When Hannah McDaniel appeared to be in over her head, she came out on top, again. McDaniel, a San Marcos High junior, has cleared her height of 5’8”—tied for the third-best mark in the state—in the high jump. In a dual meet at Dos Pueblos last Thursday, she went head-to-head in the 400-meter run against DP’s redoubtable Erin Ristig.
Down the stretch they came, fighting off the paralysis that an all-out “quarter” induces in their muscles. In a blanket finish, McDaniel hit the line first, and her teammate Kaylin Koopmans slipped into second place ahead of Ristig. All three girls broke 59 seconds—McDaniel (58.40), Koopmans (58.70) and Ristig (58.77).
That kind of competition heightens the anticipation of this Saturday’s (April 24) Santa Barbara County Championships at Carpinteria Valley Memorial Stadium. “I knew they were really good,” said Ristig, the defending county champion in the 400. “They ran a good race today.”
McDaniel was feeling the effects after the race. “All the pain just like floods you,” she said. “You can’t get air down into your lungs. It hurts to stand, but if you sit down it hurts even more.” She managed to shake it off and win the high jump with a clearance of 5’6”. She’ll go after the county meet record of 5’8” set by Cate School’s superstar Tracye Lawyer in 1995.
San Marcos also has the favorite in the boys’ high jump. Bennie Kirkwood, a powerful 200-pound senior (almost twice the size of the whippet-thin McDaniel), has cleared 6’6” several times. Dos Pueblos has one of the top throwers in the state, junior Nicholas Scarvelis, who has tossed the discus 181’8” and the shot put 59’4”.
The DP boys also have speed in the sprints with Cliff Lekas and the long distances with Sergey Sushchikh and will try to repeat as county team champions, while San Marcos is a serious threat to take the girls title from the Chargers.
JEWEL OF AN OVAL: Westmont College will host the Golden State Athletic Conference Track and Field Championships at its brand-new track Friday and Saturday. It’s a great facility for athletes and spectators. Instead of conventional bleachers, the viewing area consists of seven roomy grass terraces separated by concrete walls.

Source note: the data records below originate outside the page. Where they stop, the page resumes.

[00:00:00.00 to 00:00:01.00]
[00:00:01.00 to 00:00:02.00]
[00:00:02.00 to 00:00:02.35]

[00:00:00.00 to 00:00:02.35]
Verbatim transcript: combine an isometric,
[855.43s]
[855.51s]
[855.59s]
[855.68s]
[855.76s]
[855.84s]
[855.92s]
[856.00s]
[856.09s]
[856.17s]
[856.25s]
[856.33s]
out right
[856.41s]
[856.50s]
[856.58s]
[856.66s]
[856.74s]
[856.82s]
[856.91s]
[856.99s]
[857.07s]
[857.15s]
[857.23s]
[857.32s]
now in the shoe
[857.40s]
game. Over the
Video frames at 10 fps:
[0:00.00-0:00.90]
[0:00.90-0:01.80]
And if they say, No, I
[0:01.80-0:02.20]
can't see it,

MARATHON WOMAN: Santa Barbara’s Cara Gamberdella said she’d run the Boston Marathon to raise money for the Dos Pueblos Little League Challengers baseball program that serves her autistic nephew Genaro so well. Monday, she had to follow up on her promise, and she made it to the finish line in 5 hours, 40 minutes, about an hour behind her younger sister, Jennifer, a Boston resident.
RUGGED RUGGERS: Two teams on the men’s side (BYU and Arkansas State) and two on the women’s (Stanford and Army) pummeled their foes in the USA Rugby Collegiate Playoffs at UCSB last weekend. They will join two other pairs (Army and Cal men, Brown and Penn State women) in the Final Fours at Stanford in two weeks.

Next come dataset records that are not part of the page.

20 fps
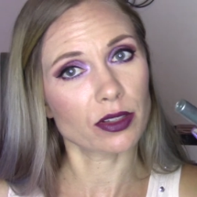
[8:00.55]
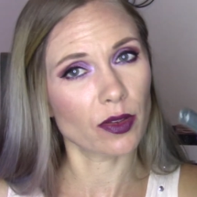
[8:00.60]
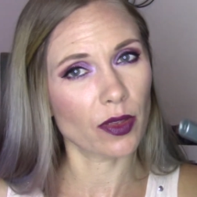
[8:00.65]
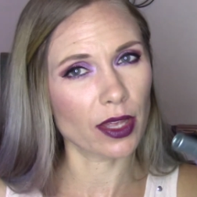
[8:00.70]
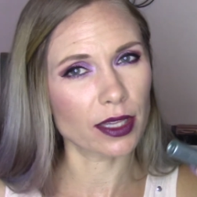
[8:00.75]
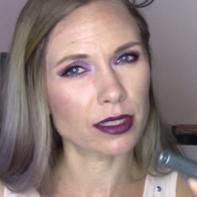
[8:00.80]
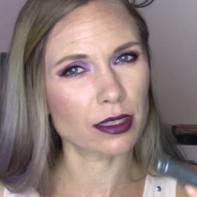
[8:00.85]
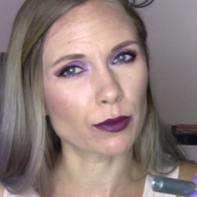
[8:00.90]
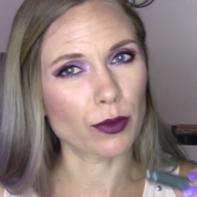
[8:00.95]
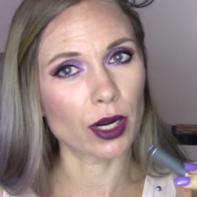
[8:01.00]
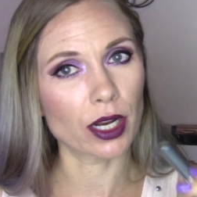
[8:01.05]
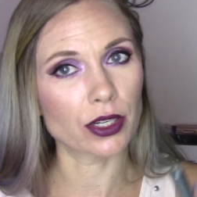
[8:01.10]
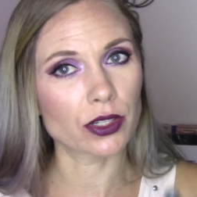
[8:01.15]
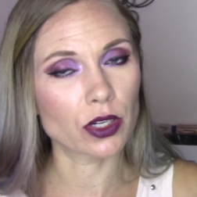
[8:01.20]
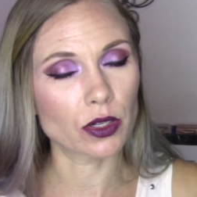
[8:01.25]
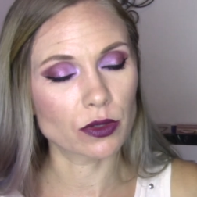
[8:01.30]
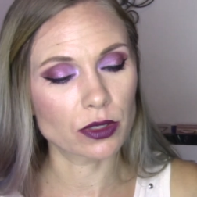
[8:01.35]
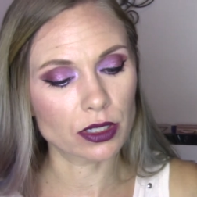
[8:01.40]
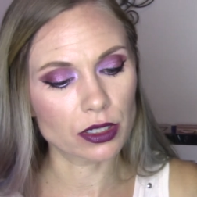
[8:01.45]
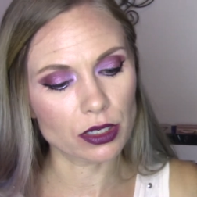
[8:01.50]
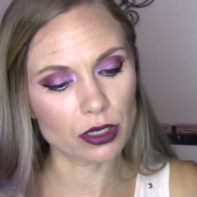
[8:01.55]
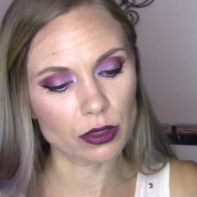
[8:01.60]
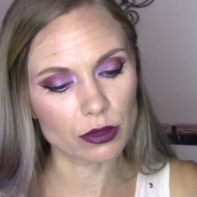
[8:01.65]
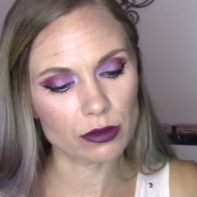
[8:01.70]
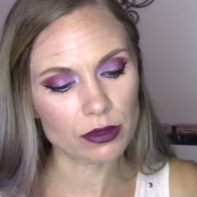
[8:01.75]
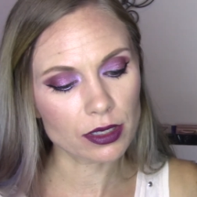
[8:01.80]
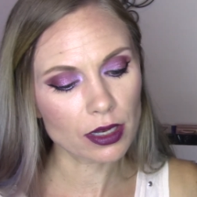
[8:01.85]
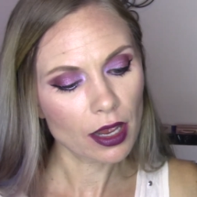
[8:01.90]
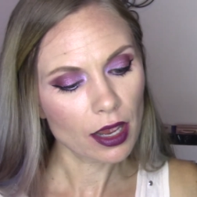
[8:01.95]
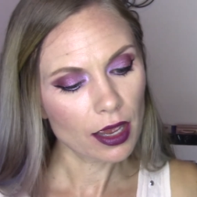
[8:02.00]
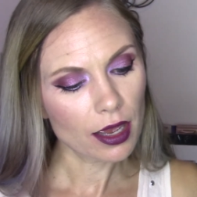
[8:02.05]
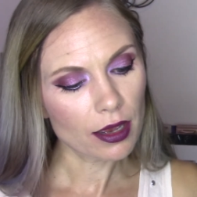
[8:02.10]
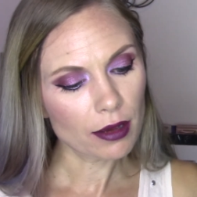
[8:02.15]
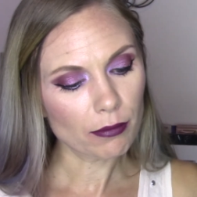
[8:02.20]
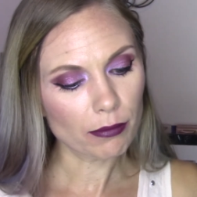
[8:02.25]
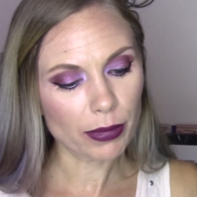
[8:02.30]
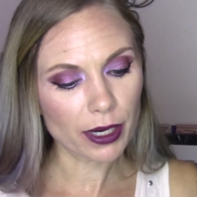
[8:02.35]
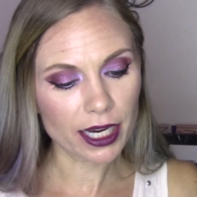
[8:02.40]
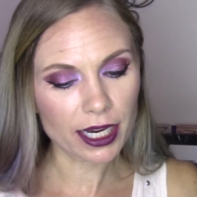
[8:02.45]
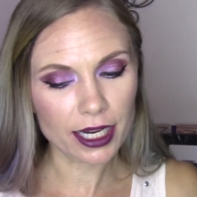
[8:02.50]
so that's the one I chose to use.
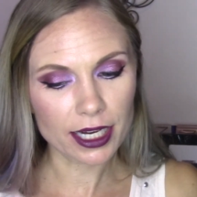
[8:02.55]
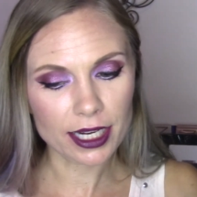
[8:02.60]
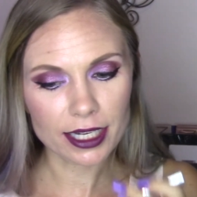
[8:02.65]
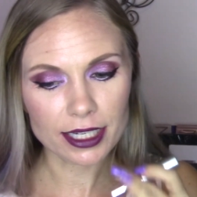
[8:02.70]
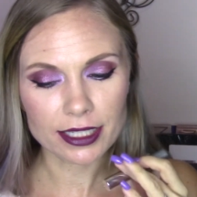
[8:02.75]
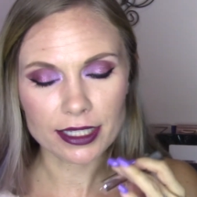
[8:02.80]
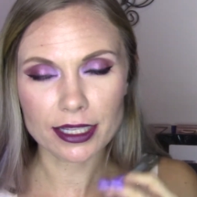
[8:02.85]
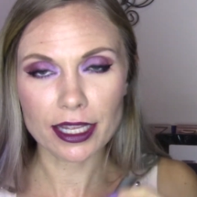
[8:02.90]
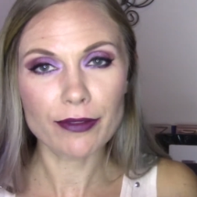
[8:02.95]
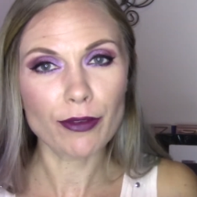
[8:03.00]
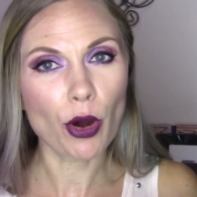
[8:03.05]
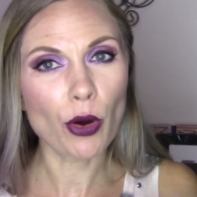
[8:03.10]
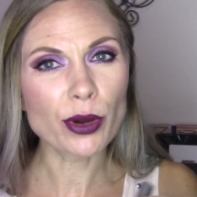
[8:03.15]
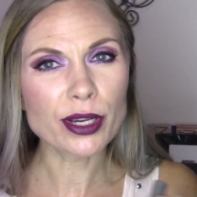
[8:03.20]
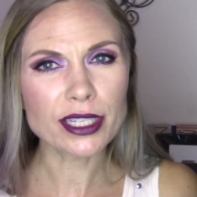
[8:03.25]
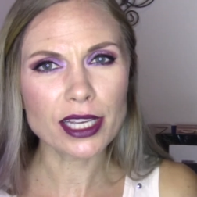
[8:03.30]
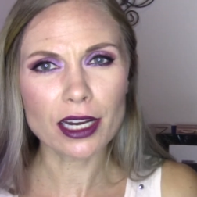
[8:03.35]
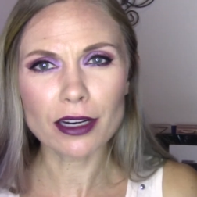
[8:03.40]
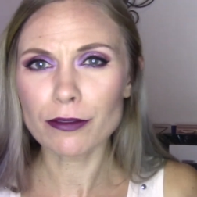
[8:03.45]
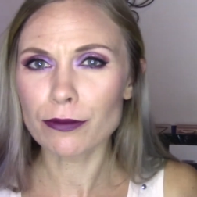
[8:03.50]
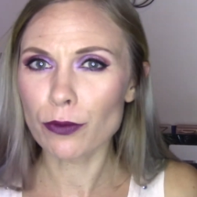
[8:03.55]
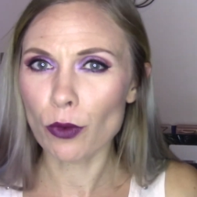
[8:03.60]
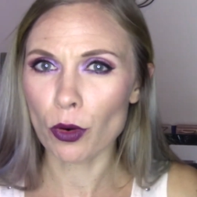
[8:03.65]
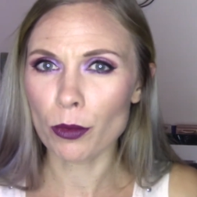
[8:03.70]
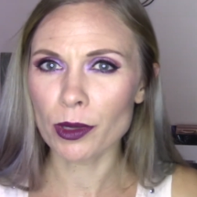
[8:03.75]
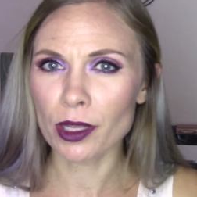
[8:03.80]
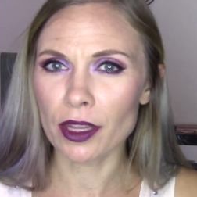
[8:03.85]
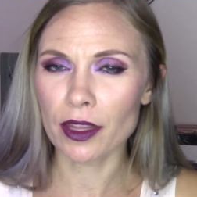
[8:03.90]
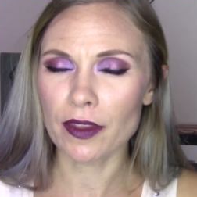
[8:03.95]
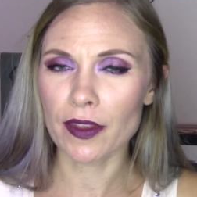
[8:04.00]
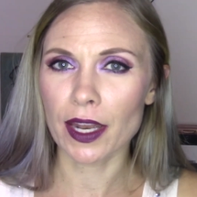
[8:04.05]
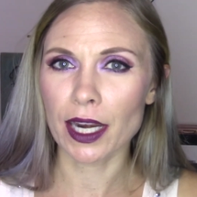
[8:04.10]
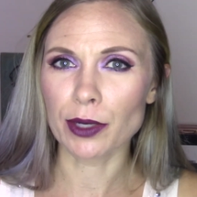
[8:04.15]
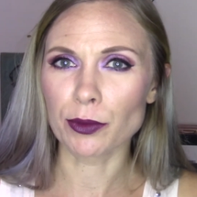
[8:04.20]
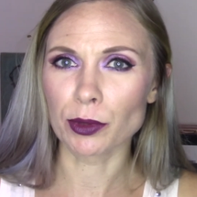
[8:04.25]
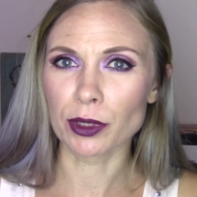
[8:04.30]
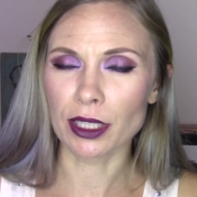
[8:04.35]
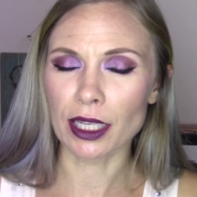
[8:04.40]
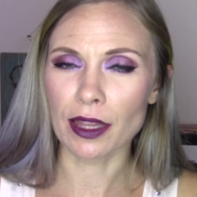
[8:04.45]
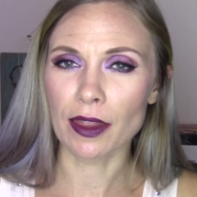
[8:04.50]
But they've always had a formula that I
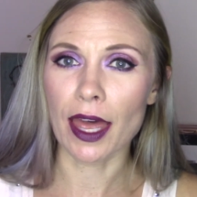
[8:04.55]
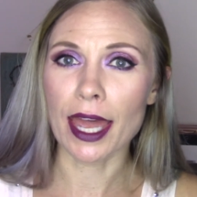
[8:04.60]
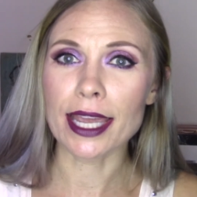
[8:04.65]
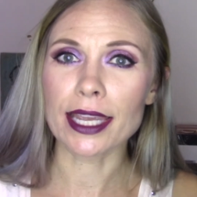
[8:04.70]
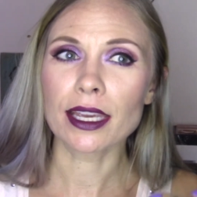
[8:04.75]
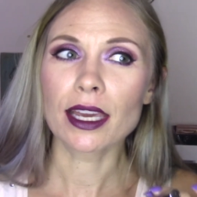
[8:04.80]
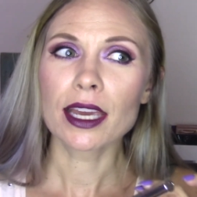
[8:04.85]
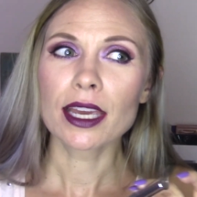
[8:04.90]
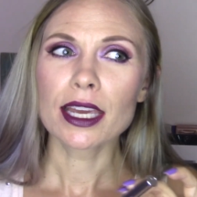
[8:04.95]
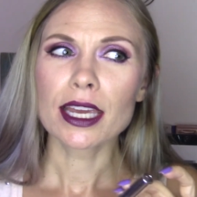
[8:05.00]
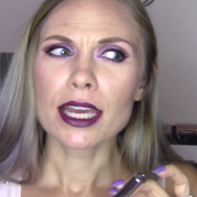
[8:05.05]
really like.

MISTY REIGNS: A year after being sidelined by a ruptured Achilles tendon, Misty May-Treanor picked up where she left off on the pro beach volleyball tour. With new partner Nicole Branagh—because Kerri Walsh is in the last months of pregnancy—May-Treanor won the 2010 AVP opener at Fort Lauderdale, Florida. It was pouring rain at the end of the match, and the men’s final was cancelled. Santa Barbara’s Todd Rogers and Phil Dalhausser shared the title with Matt Fuerbringer and Nick Lucena. “It would have been ugly, sloppy volleyball [if the match was played],” Rogers said. The next AVP tournament will be the Santa Barbara Open on April 29-May 2 at West Beach. Rogers and Dalhausser, the reigning Olympic champions, are off to an international tournament in Brasilia this week.
MELODY RESIGNS: Now that Melody Parker is moving on after 13 years as volleyball coach at SBCC, her legacy as a woman in charge of a men’s team is being trumpeted. But during her tenure, the gender difference was no issue. She simply knew the sport, having played in a professional coed league. Parker was a three-time Western State Conference coach of the year and led the Vaqueros into 10 postseason playoffs. She said she’ll miss her time in the gym, but becoming a grandmother soon will keep her busy.

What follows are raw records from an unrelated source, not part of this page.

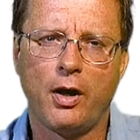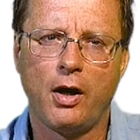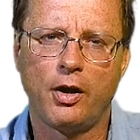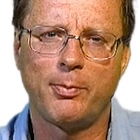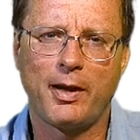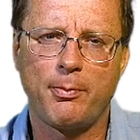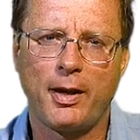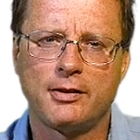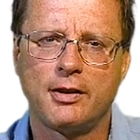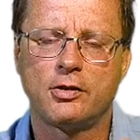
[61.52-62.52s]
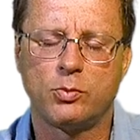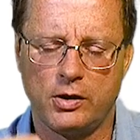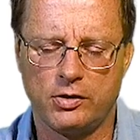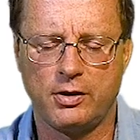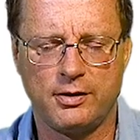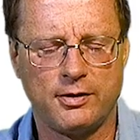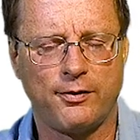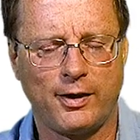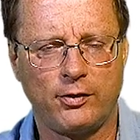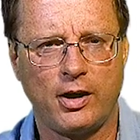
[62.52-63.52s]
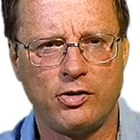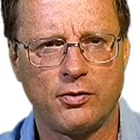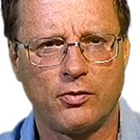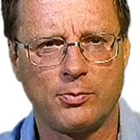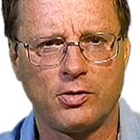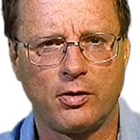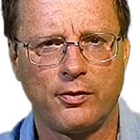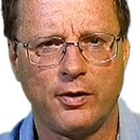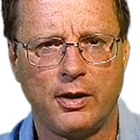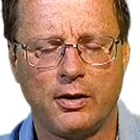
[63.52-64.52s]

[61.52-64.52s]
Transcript: hard mathematics, which is the foundation of cryptography.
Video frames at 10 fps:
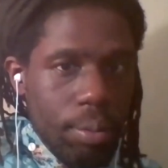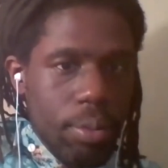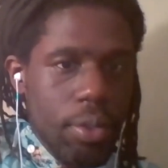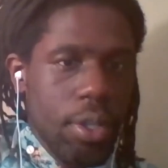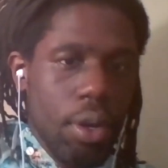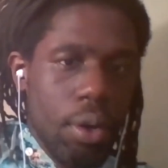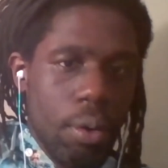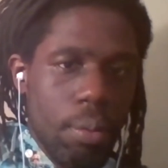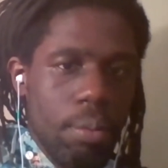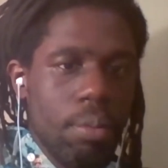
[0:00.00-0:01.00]
So
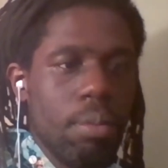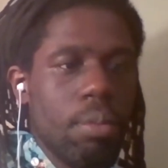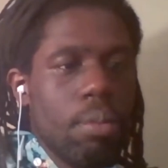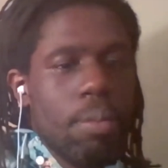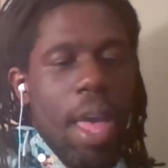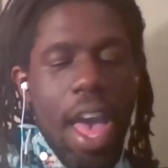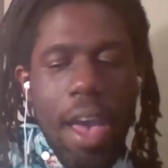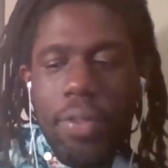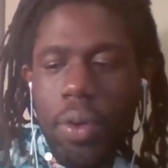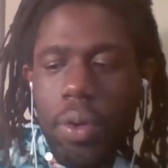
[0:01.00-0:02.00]

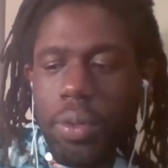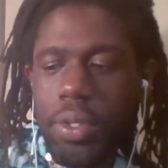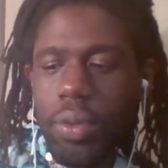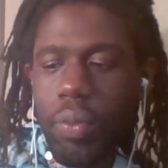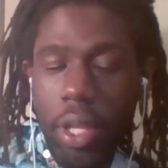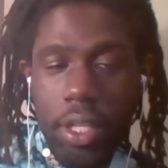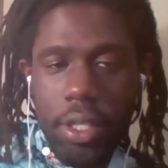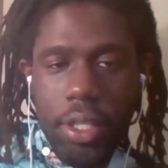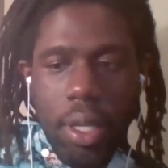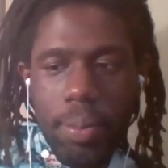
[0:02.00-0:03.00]
have those
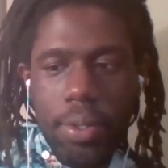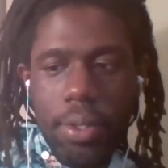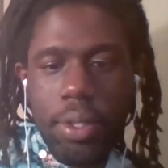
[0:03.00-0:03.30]
relationships,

CONSOLING THE COACH: Mark French had a superb win-loss record as coach of the women’s basketball team at UCSB for two decades, but that was secondary to his main mission: using sport as a vehicle to prepare his women to meet life’s challenges. Now French himself faces a wrenching tribulation. His son Matthew died last week after suffering a cardiac arrest. “My heart is aching for Coach,” said Barb Beainy, one of many former Gaucho players expressing deep sympathy for French and his family.